Invece non è così, Persino la Confcommercio (non certo fatta di simpatizzanti del governo in carica) ha dovuto ammettere che si comincia a vedere una crescita dei consumi. E l’occupazione, sia pure in misura minima, ha dato segnali di crescita. Cifre ridicole per ora e che non aumenteranno di molto nei prossimi mesi. Ma è chiarissimo che q2ualcosa si sta muovendo. Per carità, nessun boom.

Anzi, a essere onesti si può dire che l’area euro conoscerà quest’anno una crescita modesta: 1,6 per cento sull’anno precedente. Chiunque capisce che si tratta di un valore ancora insufficiente. Ma è crescita, non è più recessione.

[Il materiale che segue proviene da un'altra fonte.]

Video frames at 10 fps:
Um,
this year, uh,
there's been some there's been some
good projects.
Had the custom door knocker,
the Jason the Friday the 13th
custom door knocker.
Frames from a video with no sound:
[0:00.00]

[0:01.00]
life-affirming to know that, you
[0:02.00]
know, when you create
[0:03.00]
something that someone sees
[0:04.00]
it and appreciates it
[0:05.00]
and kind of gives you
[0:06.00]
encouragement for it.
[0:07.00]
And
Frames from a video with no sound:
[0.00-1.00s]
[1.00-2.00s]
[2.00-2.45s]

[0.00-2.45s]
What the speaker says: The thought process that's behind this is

L’Italia, se non accadono crisi politiche gravi, quest’anno potrà contare su una crescita dello 0,6 per cento. Con molta fortuna potrebbe arrivare allo 0,7 o allo 0,8 per cento. Già in queste poche cifre si vede che il tentativo di attribuire al governo Renzi la “magia” di questa ripresa non ha alcun senso.

In Europa, cioè, è scattata una buona ripresa, ma l’Italia non sarà insieme al resto degli altri paesi. Crescerà, se tutto va bene, un po’meno della metà rispetto alla media europea. Come si spiega tutto questo?

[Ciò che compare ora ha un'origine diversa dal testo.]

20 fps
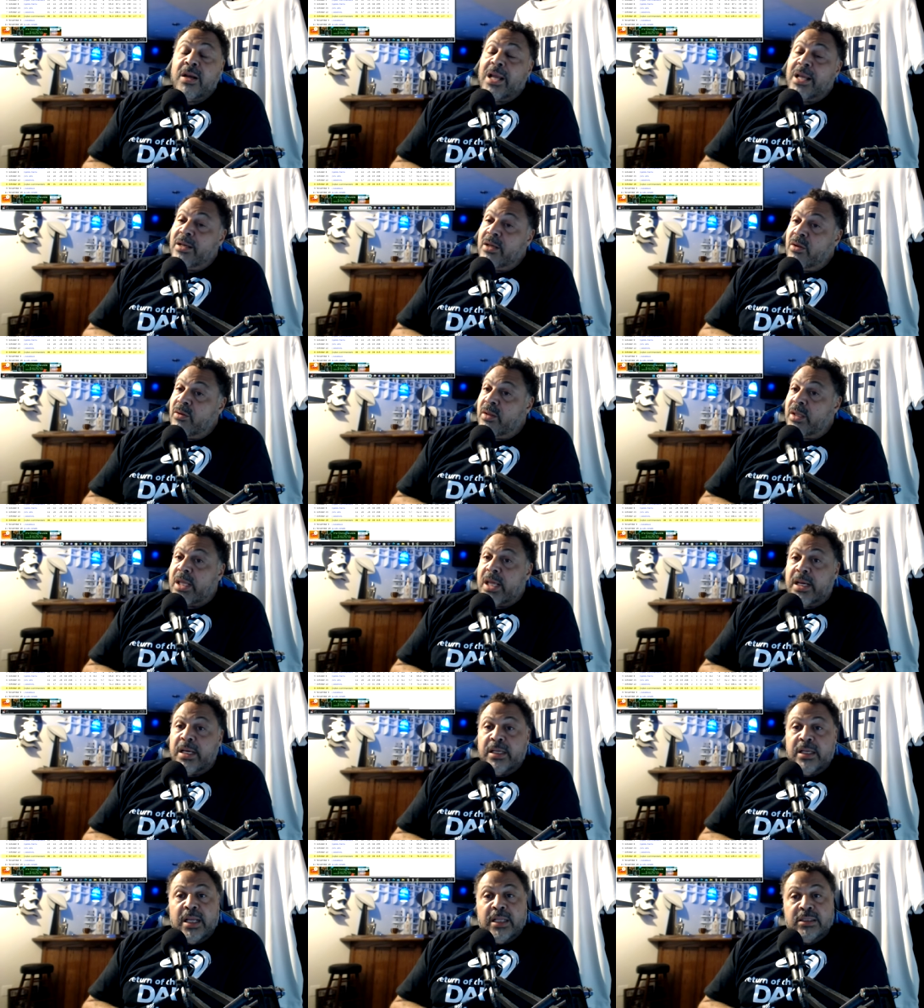I know they
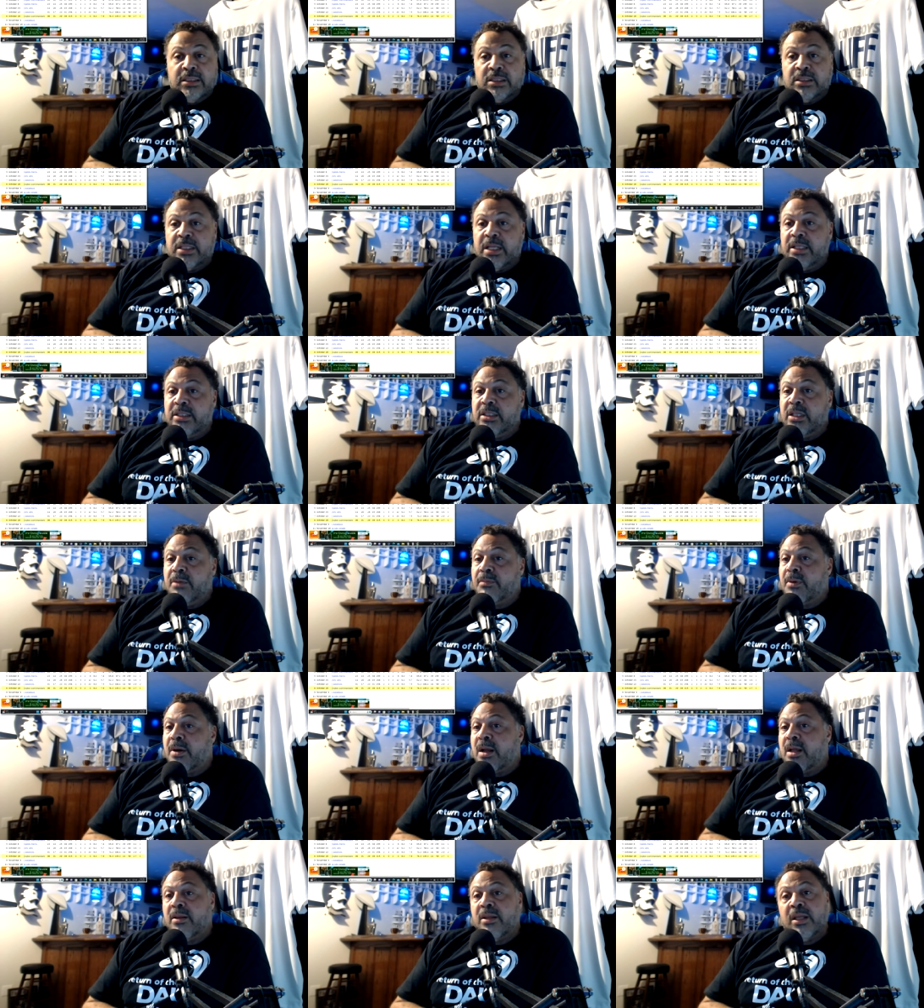got not just AJ
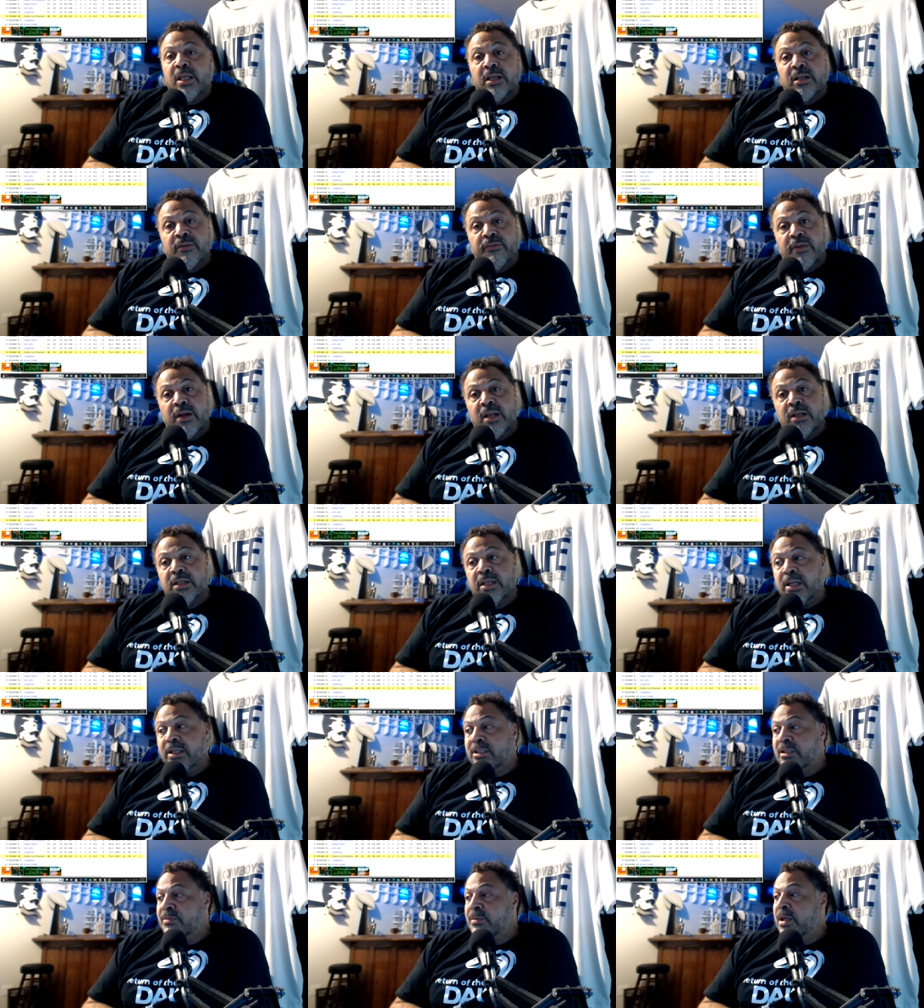Brown, they got
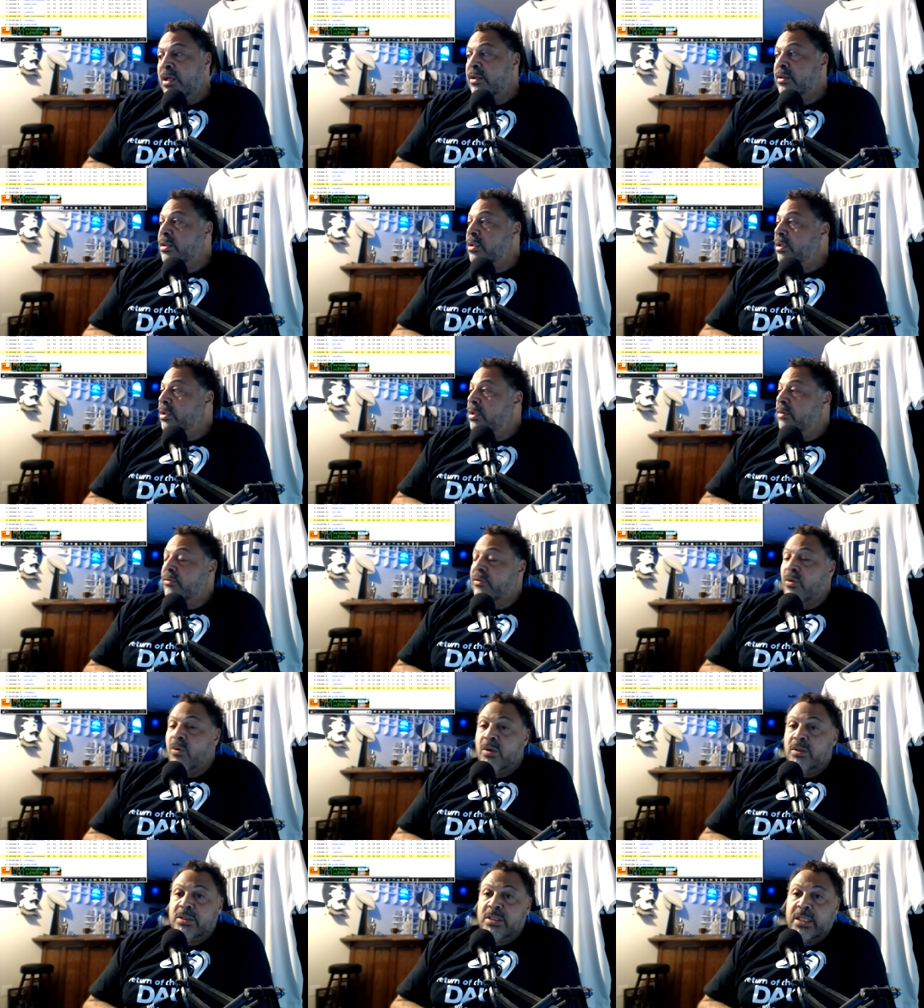DeVonta Smith, and of
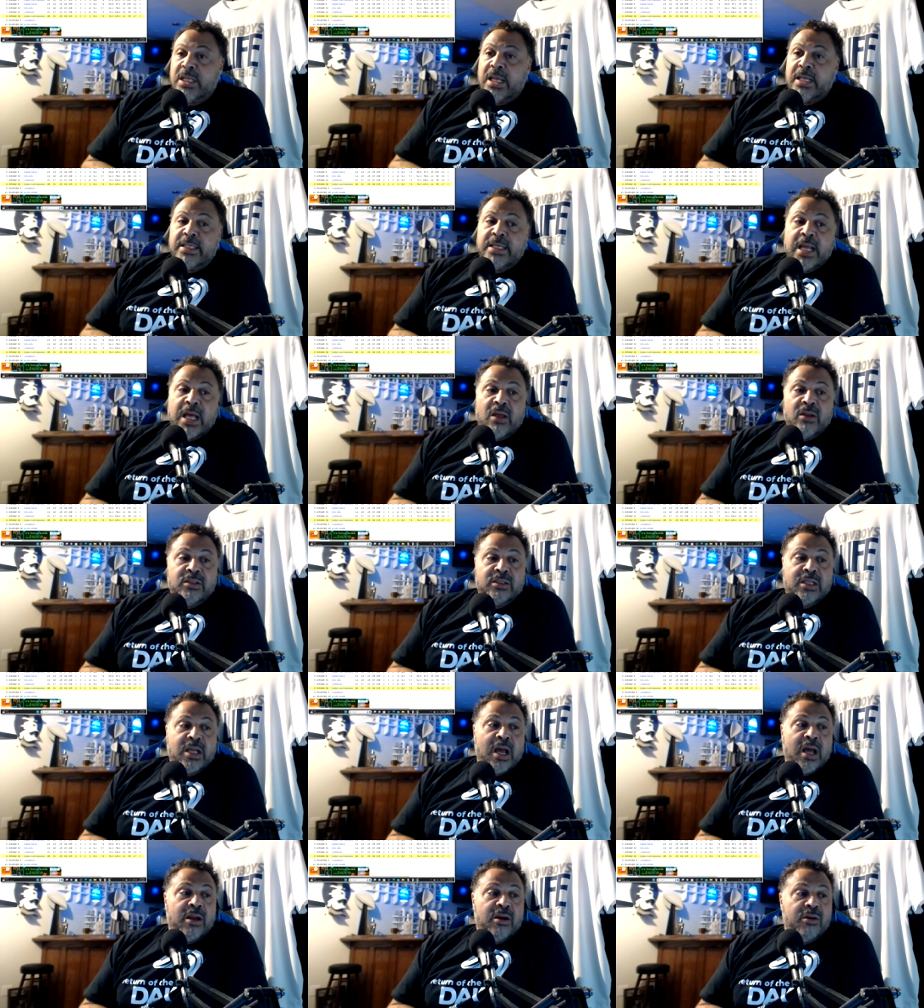course they got Dallas
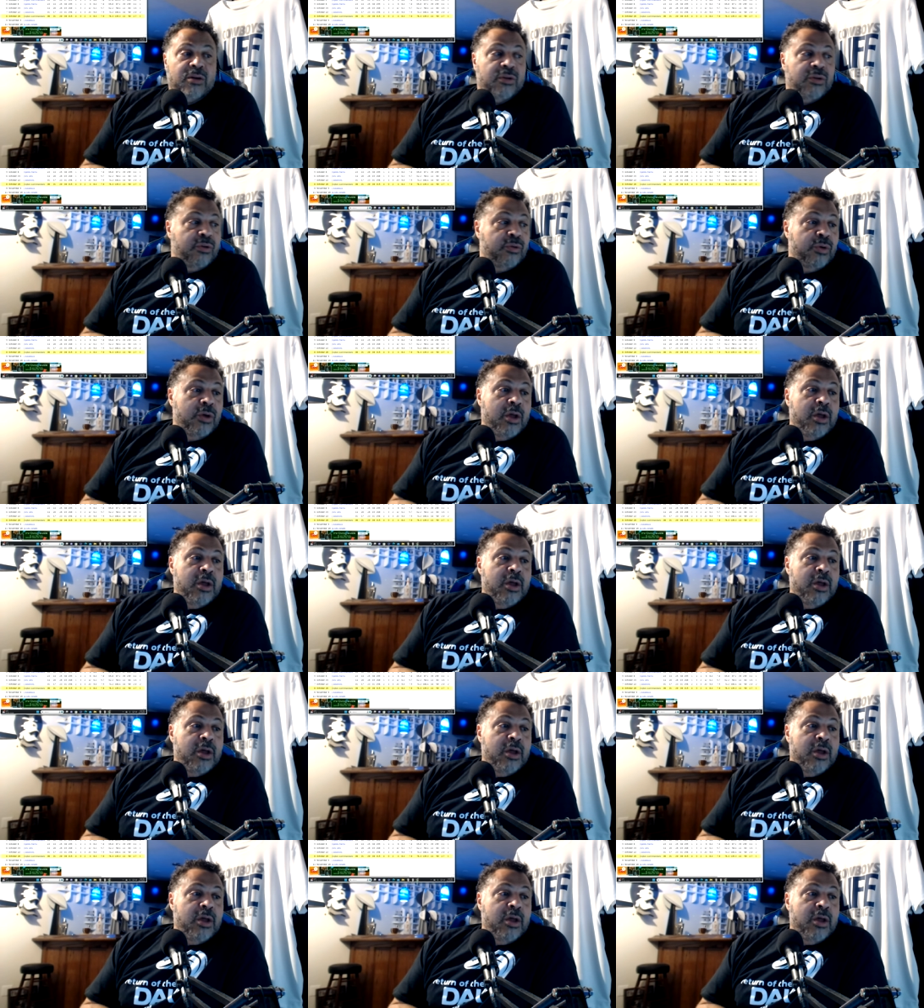Goedert, who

La risposta va divisa in due parti. La prima consiste nel fatto che questa è una ripresa tutta trascinata dall’estero. Solo nell’ultimo mese si è notato un movimento positivo nei consumi interni. Ma il grosso della ripresa rimane di origine “esterna”. E l’estero “tira” la congiuntura in maniera uguale per tutti. Solo che gli altri, evidentemente, sono più bravi. Tira un buon vento, ma le vele degli altri ne raccolgono di più.

E qui si arriva alla seconda parte della risposta. L’attuale momento congiunturale è veramente eccezionale e non si ripeterà tante volte nelle nostra storia (euro basso, petrolio asso, soldi della Bce in quantità).

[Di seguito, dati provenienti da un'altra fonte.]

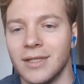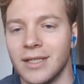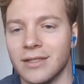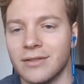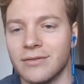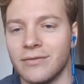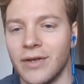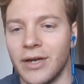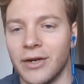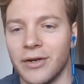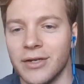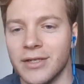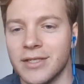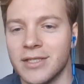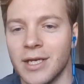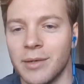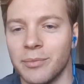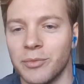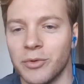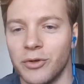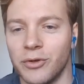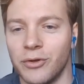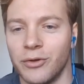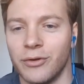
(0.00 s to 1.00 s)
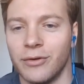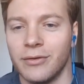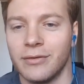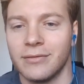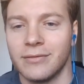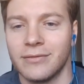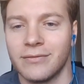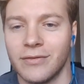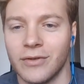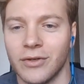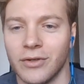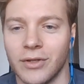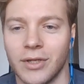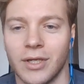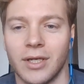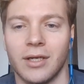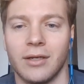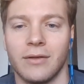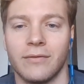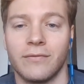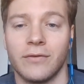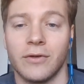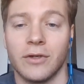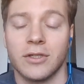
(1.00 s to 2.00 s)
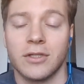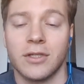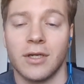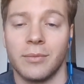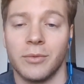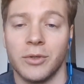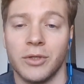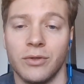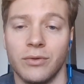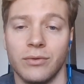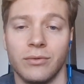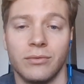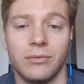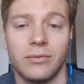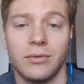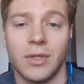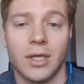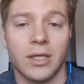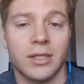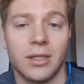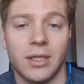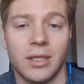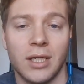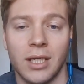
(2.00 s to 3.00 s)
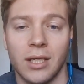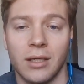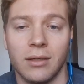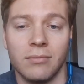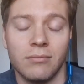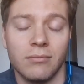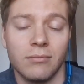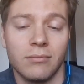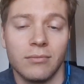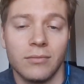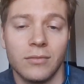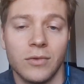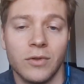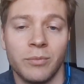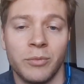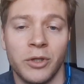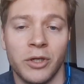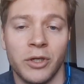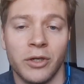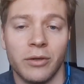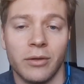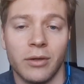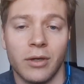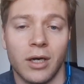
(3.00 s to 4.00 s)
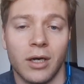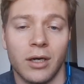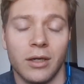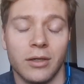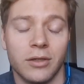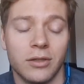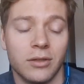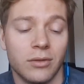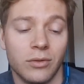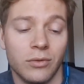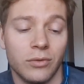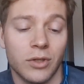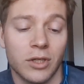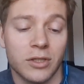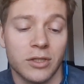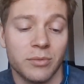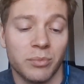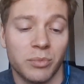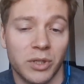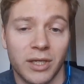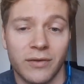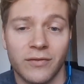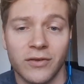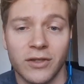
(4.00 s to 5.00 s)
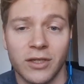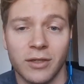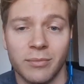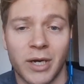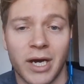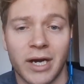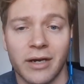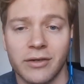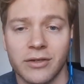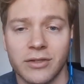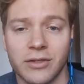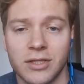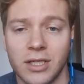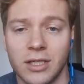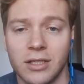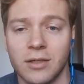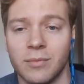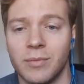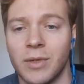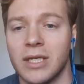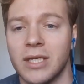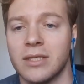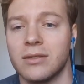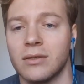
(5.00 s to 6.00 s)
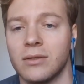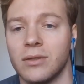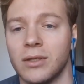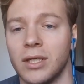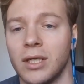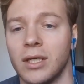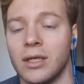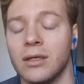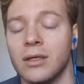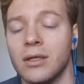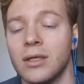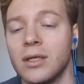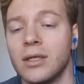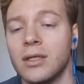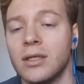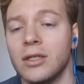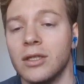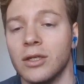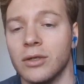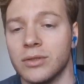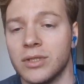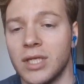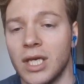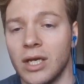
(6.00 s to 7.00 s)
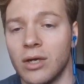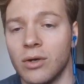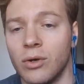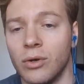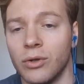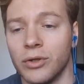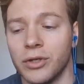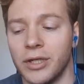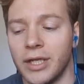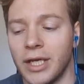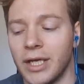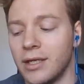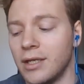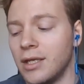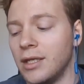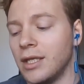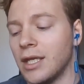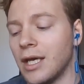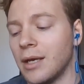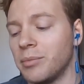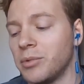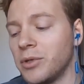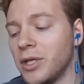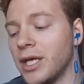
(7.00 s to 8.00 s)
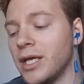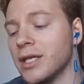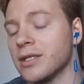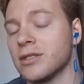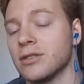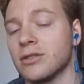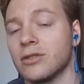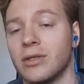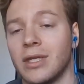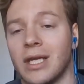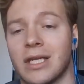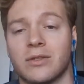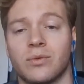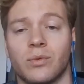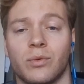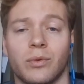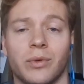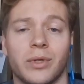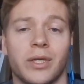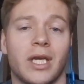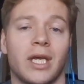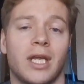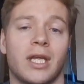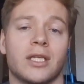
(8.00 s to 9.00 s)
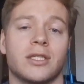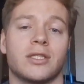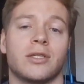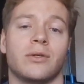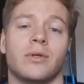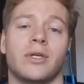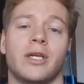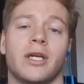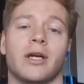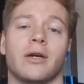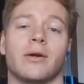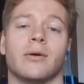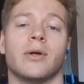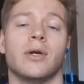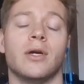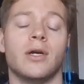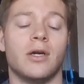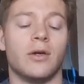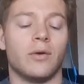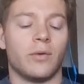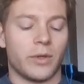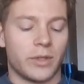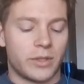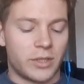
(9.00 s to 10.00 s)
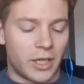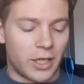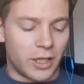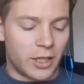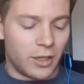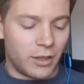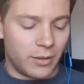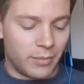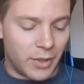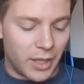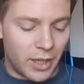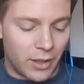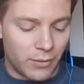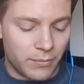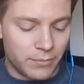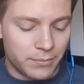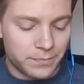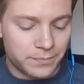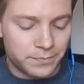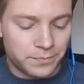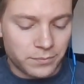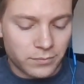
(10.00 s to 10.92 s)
it's very simple for someone who doesn't need be who doesn't believe in democracy to basically take hold in that place. And so that's what we're getting to here. We're talking about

Noi però corriamo meno veloci degli altri perché le nostre vele sono piene di buchi. E i buchi sono semplicemente le riforme non fatte. Il lettore curioso, e anche un po’ spazientito, a questo punto potrebbe gridare: ma quali riforme? E gli si potrebbe rispondere con una sola parola: tutte.

Questo nostro paese non cresce ormai da un paio di decenni e non perché gli italiani non sappiano più o non vogliano più lavorare, ma semplicemente perché il paese è invecchiato su se stesso. E ancora oggi fa una fatica terribile a mettere in cantiere qualche novità. La burocrazia, probabilmente, è la vera padrona del paese. Inoltre, c’è un potere politico talmente frammentato, e insicuro di sé, che ogni corporazione finisce per imporre la sua volontà di conservazione sul resto del paese: dai taxisti ai professori a vincere è sempre quello che c’era ieri. Il nuovo deve aprirsi la strada a spallate e spesso non ci riesce.

Posso sbagliarmi, ma comincio a pensare che un ruolo fondamentale nel bloccare il rinnovamento del paese sia proprio da attribuire ai ceti burocratici. Sono quelli che in fondo la crisi l’hanno pagata poco. Hanno conservato il posto e anche lo stipendio (sia pure senza le consuete rivalutazioni). Per loro l’importante è che il paese cambi poco. Anche perché hanno capito che, se dovesse finalmente avanzare il nuovo, per molti di loro non ci sarebbe più posto.